*Task instructions*: The result should be an exact copy of the data, free of pictures.
_ _ _ _ _
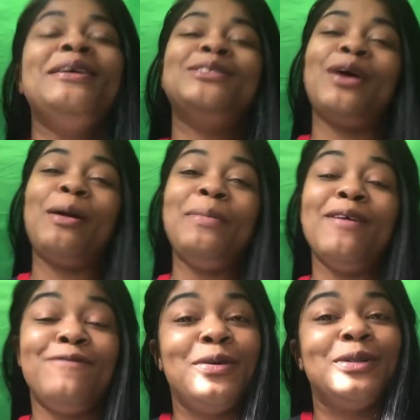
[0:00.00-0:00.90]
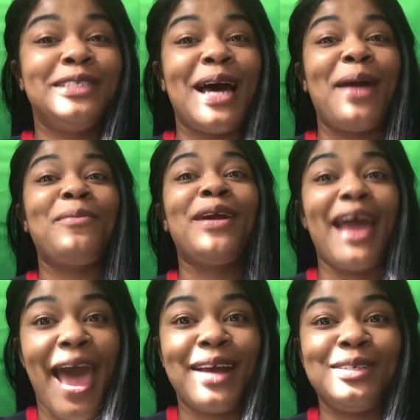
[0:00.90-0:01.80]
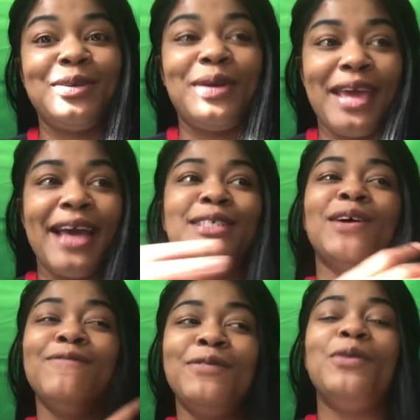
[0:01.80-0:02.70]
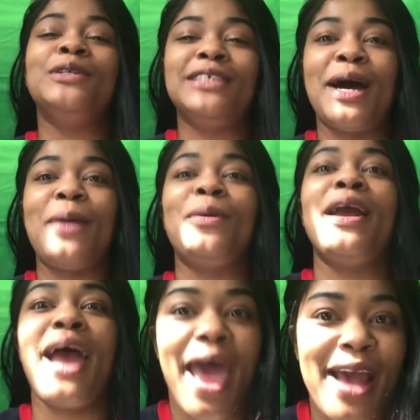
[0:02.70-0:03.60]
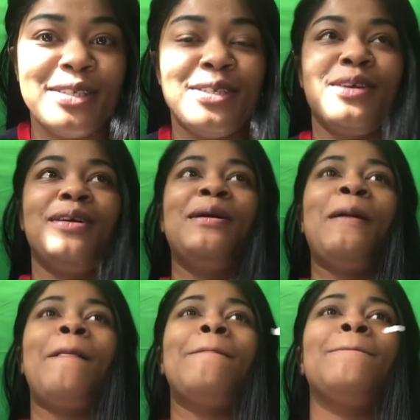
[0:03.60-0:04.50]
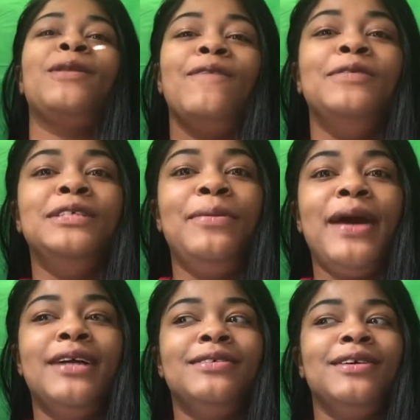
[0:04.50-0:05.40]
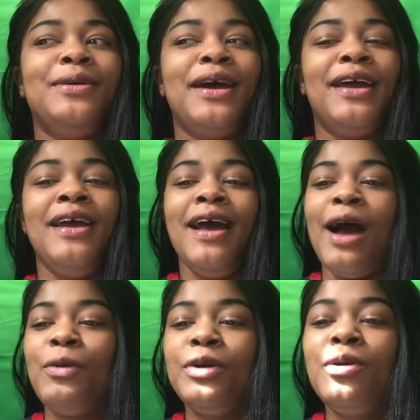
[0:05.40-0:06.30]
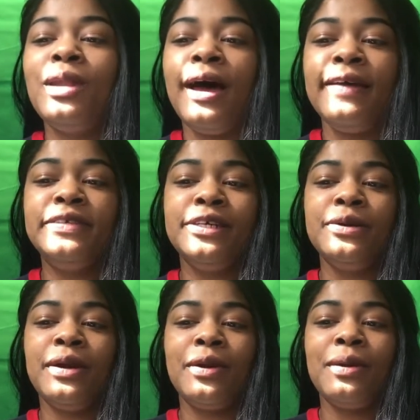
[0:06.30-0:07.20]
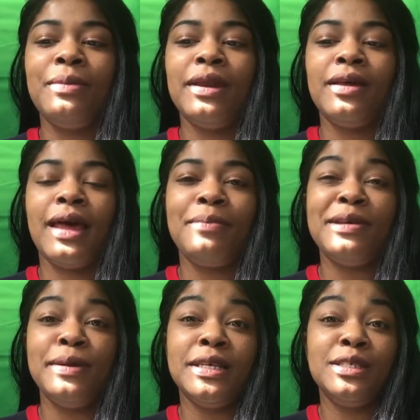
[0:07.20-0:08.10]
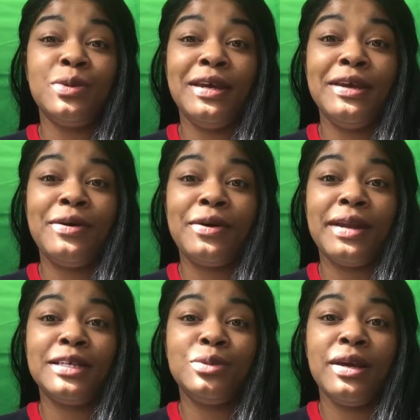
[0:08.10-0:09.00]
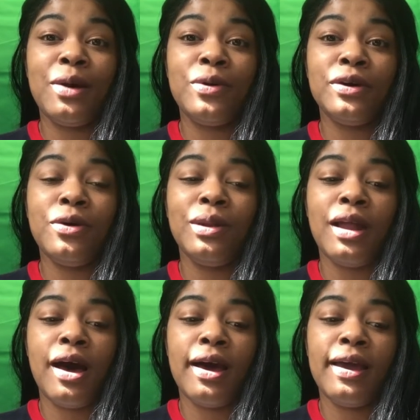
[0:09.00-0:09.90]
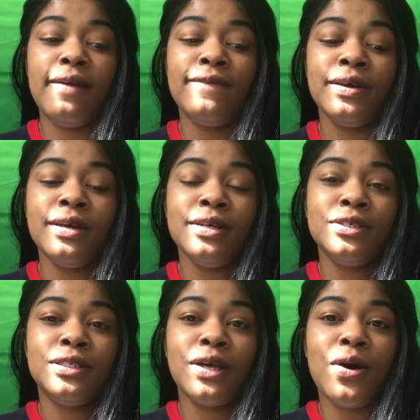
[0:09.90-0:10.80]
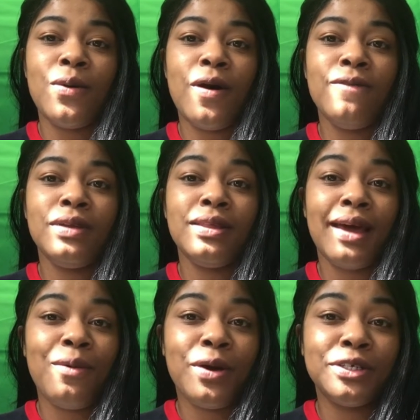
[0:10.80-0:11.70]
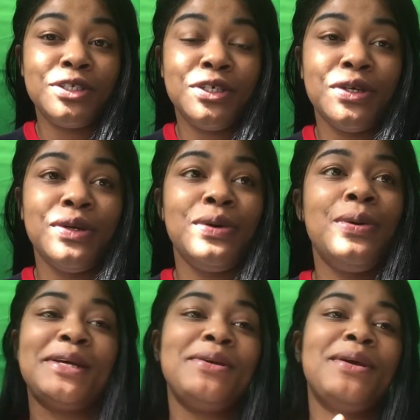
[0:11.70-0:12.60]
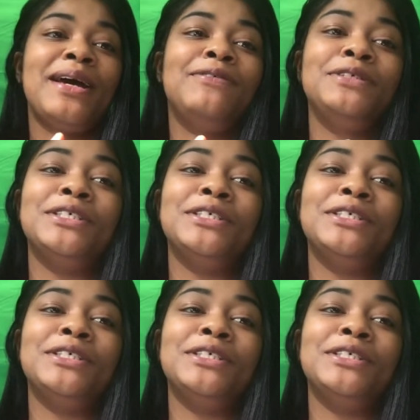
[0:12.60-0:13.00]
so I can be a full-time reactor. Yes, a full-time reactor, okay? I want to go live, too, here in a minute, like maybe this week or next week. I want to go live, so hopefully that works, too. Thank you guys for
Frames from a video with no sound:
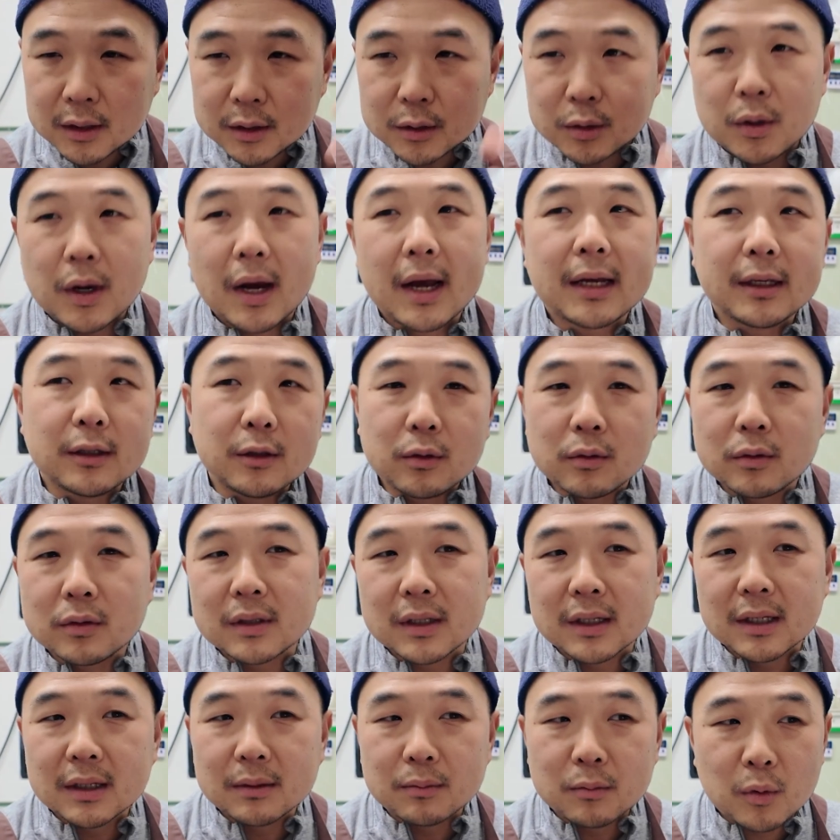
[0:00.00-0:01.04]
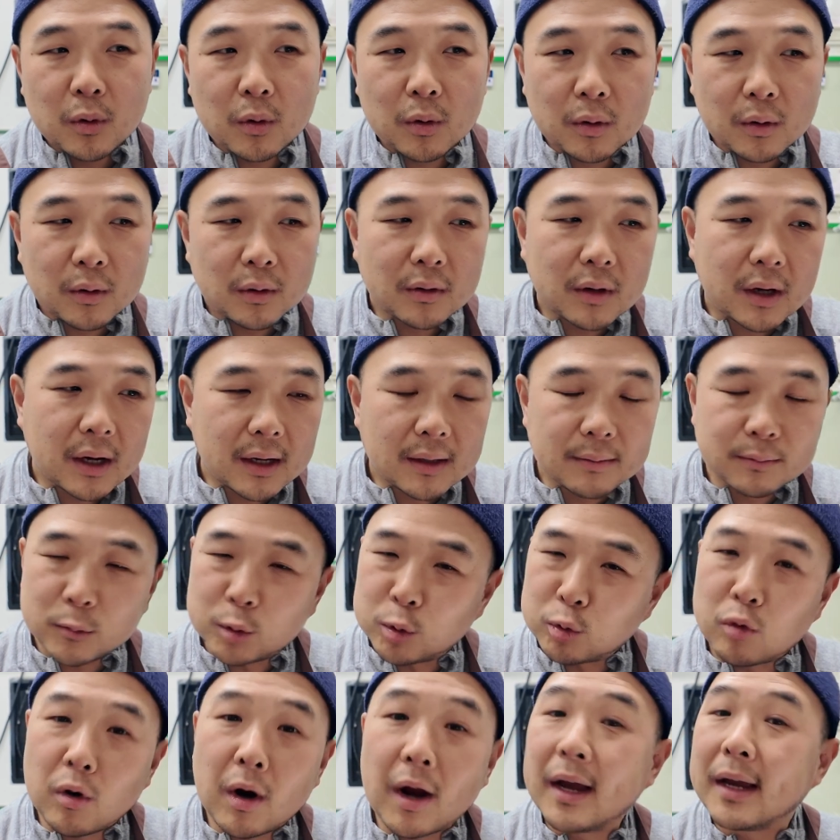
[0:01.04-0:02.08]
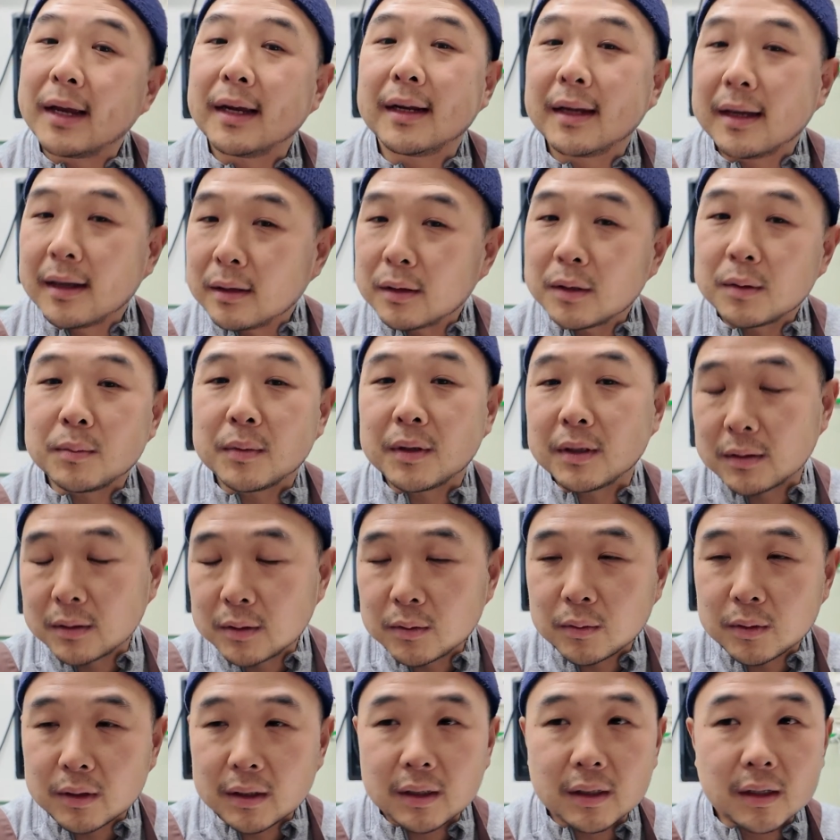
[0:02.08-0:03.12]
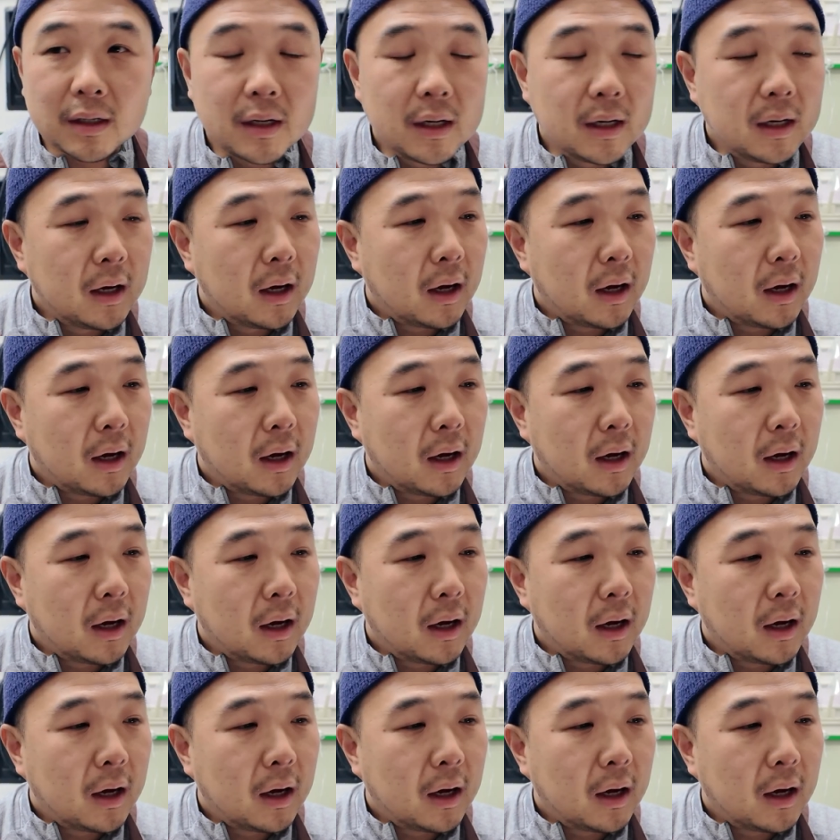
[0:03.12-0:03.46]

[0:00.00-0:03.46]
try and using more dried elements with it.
_ _ _ _ _
*The answer*:
[0:00.00-0:00.90]
[0:00.90-0:01.80]
[0:01.80-0:02.70]
[0:02.70-0:03.60]
[0:03.60-0:04.50]
[0:04.50-0:05.40]
[0:05.40-0:06.30]
[0:06.30-0:07.20]
[0:07.20-0:08.10]
[0:08.10-0:09.00]
[0:09.00-0:09.90]
[0:09.90-0:10.80]
[0:10.80-0:11.70]
[0:11.70-0:12.60]
[0:12.60-0:13.00]
so I can be a full-time reactor. Yes, a full-time reactor, okay? I want to go live, too, here in a minute, like maybe this week or next week. I want to go live, so hopefully that works, too. Thank you guys for
Frames from a video with no sound:
[0:00.00-0:01.04]
[0:01.04-0:02.08]
[0:02.08-0:03.12]
[0:03.12-0:03.46]

[0:00.00-0:03.46]
try and using more dried elements with it.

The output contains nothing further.